--- YOUR INSTRUCTIONS ---
An exact printout of all the entries is required.

--- SUPPLIED RECORDS ---
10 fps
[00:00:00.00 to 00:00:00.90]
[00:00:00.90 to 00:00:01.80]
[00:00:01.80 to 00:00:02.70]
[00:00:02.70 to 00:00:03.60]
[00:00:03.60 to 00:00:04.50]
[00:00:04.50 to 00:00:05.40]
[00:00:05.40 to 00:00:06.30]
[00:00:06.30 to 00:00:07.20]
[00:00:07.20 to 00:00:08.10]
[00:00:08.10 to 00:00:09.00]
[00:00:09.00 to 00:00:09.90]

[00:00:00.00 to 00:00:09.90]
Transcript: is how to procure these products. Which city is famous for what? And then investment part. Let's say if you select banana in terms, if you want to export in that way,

--- WRITTEN ANSWER ---
10 fps
[00:00:00.00 to 00:00:00.90]
[00:00:00.90 to 00:00:01.80]
[00:00:01.80 to 00:00:02.70]
[00:00:02.70 to 00:00:03.60]
[00:00:03.60 to 00:00:04.50]
[00:00:04.50 to 00:00:05.40]
[00:00:05.40 to 00:00:06.30]
[00:00:06.30 to 00:00:07.20]
[00:00:07.20 to 00:00:08.10]
[00:00:08.10 to 00:00:09.00]
[00:00:09.00 to 00:00:09.90]

[00:00:00.00 to 00:00:09.90]
Transcript: is how to procure these products. Which city is famous for what? And then investment part. Let's say if you select banana in terms, if you want to export in that way,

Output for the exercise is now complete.